Eysenck, Rogers and Psychotherapy Effectiveness

Posted by John Marzillier, PhD on 3/2/11 - 1:49 PM
In the 1970s I worked as a psychology lecturer in Hans Eysenck’s department at the Institute of Psychiatry, London. He was a controversial figure, quiet and introverted when met face to face, but on the academic stage a formidable and ruthless opponent. Rod Buchanan’s recent biography, Playing with Fire:The Controversial Career of Hans J Eysenck, nicely captures the complexity of the man, part prolific scientist, and part inveterate showman. Whether it was race and IQ, cancer and smoking or the effectiveness of psychotherapy, Eysenck did not hold back from taking the unpopular position. His 1952 paper challenging the effectiveness of psychotherapy triggered off a fierce debate that resonates today. How do we determine that psychotherapy works? Many therapists believe the question is either meaningless – like asking if medicine works – or has been loudly answered in the affirmative following thousands upon thousands of research trials. But the question is not as simple as it sounds.

In the 1970s I recall researching into Encounter groups that were all the rage then and coming across a statement by Carl Rogers. He claimed that a positive consequence of a successful Encounter group was for the members to become aware of their psychological problems and go on to have individual therapy for them. So the measure of success in Rogers’ terms was (a) having a problem and (b) going into therapy, the opposite of what most people see as psychotherapy’s goals! What Rogers claim illustrates is that any notion of outcome is based upon a set of values. For him authenticity was paramount and therapy was not a means of getting rid of symptoms but a chance to explore oneself, a process of self actualisation that was the key to the well-lived life. To be happy was not to be free of problems but to feel comfortable in oneself and to relate to others in a genuine and empathic way. Attractive as this philosophy may be, it is not one that the researchers into the effectiveness of psychotherapy have adopted. On the contrary, a quasi-medical model has been all powerful. Researchers have sought to prove that any specific therapy works in terms of making people feel better and enabling them to get rid of depression, anxiety, addictions or whatever ‘illness’ they are deemed to have. The problem I have with that it does not describe psychotherapy as I know it. Most psychotherapists realise that these simplicities mask the truly interesting part of therapy which is determining what the client’s problem actually is.

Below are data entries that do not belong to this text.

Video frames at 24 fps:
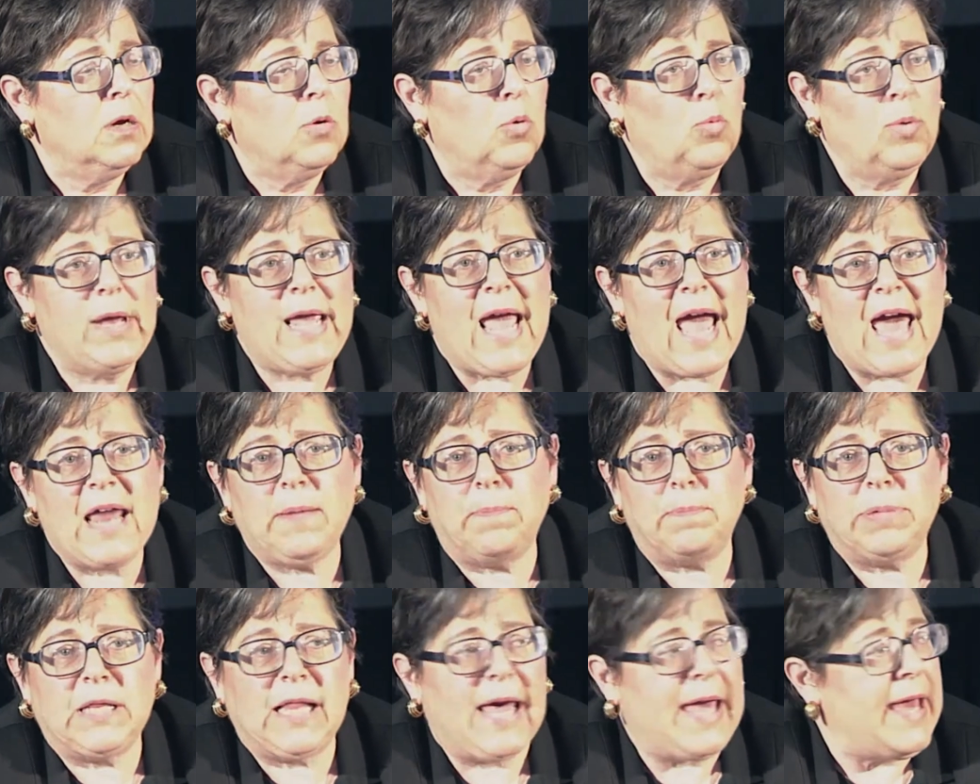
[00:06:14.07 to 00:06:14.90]
We had a
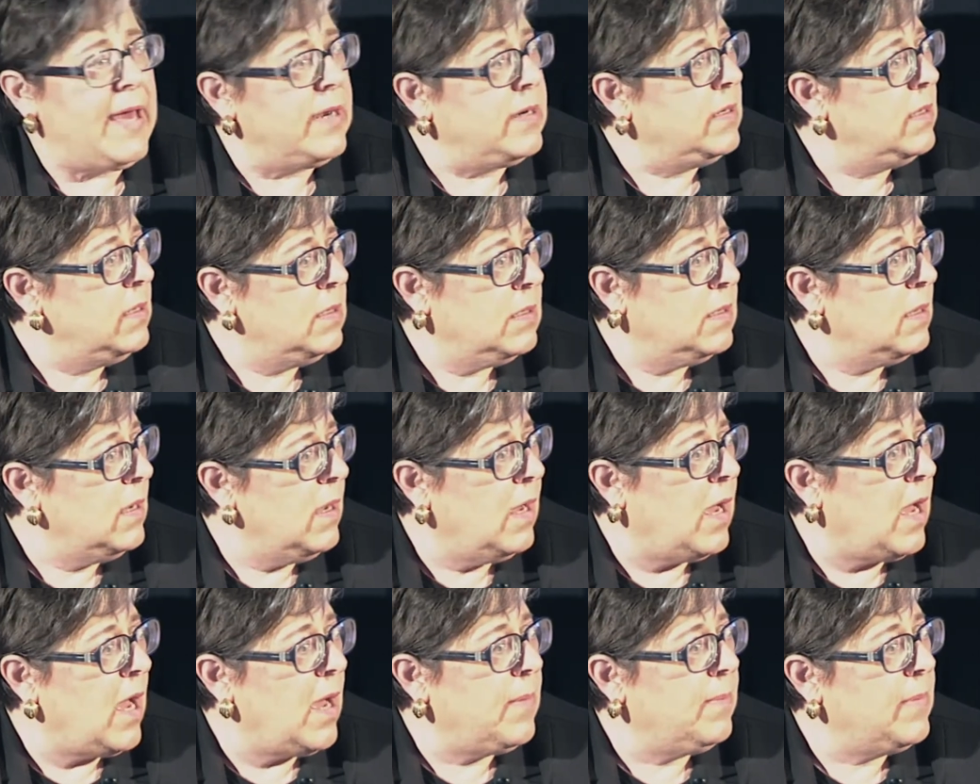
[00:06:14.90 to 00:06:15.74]
plan
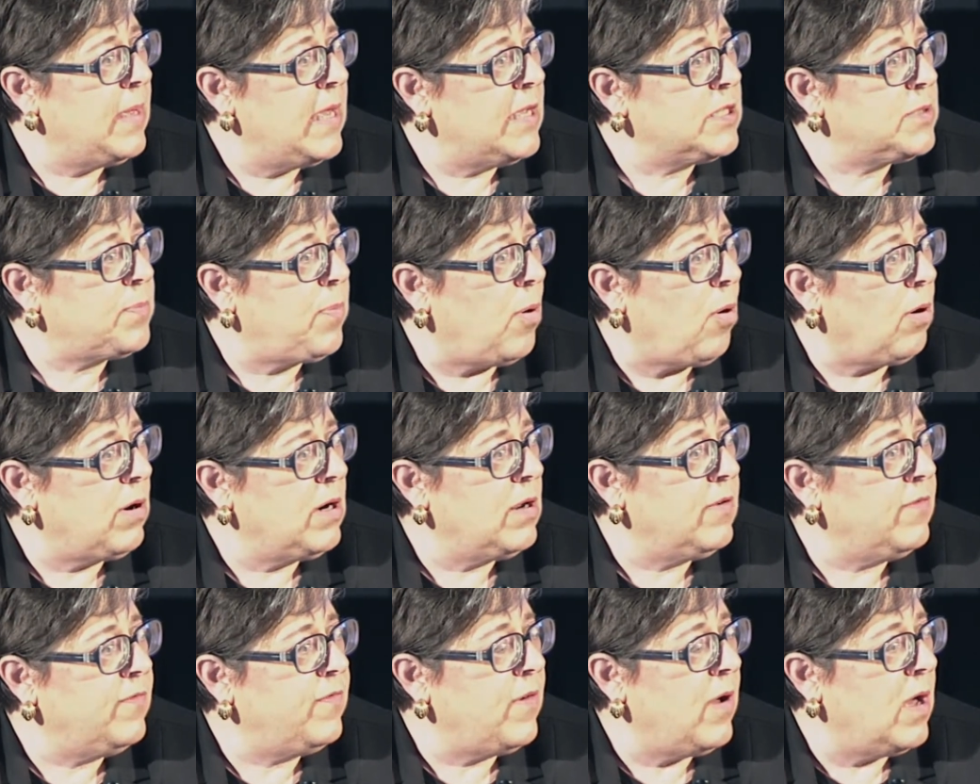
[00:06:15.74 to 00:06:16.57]
as part
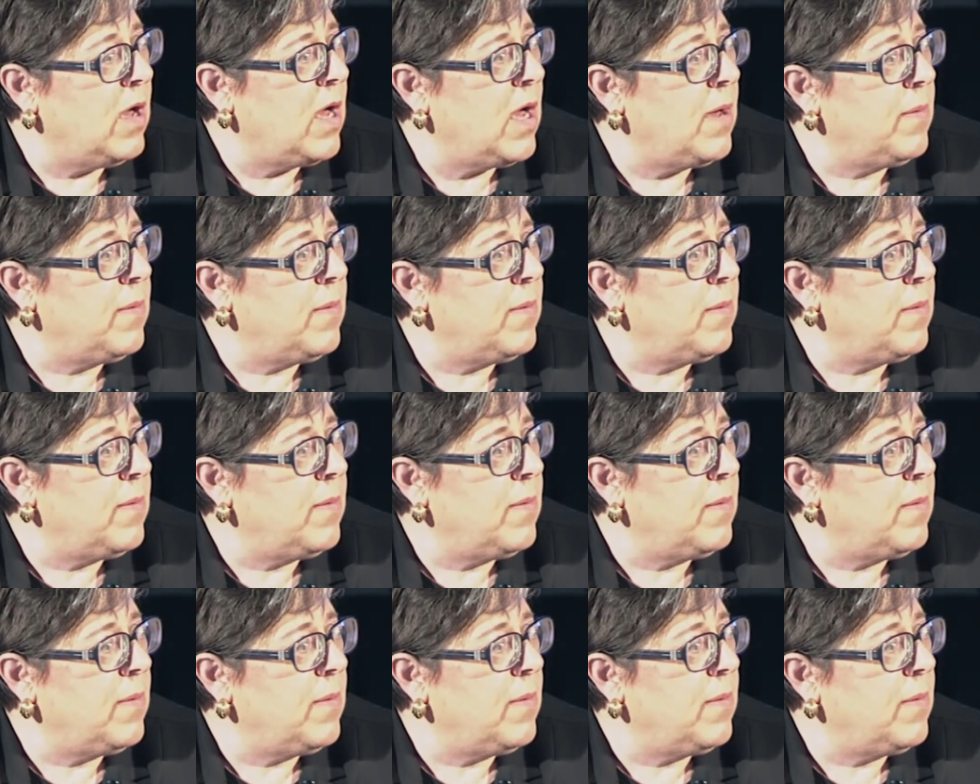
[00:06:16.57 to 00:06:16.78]
of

In my memoir, The Gossamer Thread. My Life as a Psychotherapist, I describe my first therapy case whom I call Peter. Peter’s problem was a phobia about using public toilets. His anxiety would rise exponentially when any men came in so he avoided public toilets altogether and led a restricted social life. I took over the therapy from another clinical psychologist (who went on to become a distinguished researcher into psychotherapy) and plugged away at Wolpe’s systematic desensitisation, first in imagination then in reality. The reality I chose was to see Peter in a bar where we would chat and drink beer in a way that is unthinkable today. In the course of these conversations I got to know him well, and he me, since I had no idea about boundaries being young and totally inexperienced. The result was a great success but it was in Rogerian not quasi-medical terms. When by chance two years later I met Peter again, he was a changed man, relaxed, happy in himself, content in his career. When I asked him about the original problem, at first he looked puzzled and then said, ‘Oh, that. I still have it but it doesn’t bother me anymore.’ There was a lesson to be learned about what psychotherapy outcome really means but it took me many years to learn it.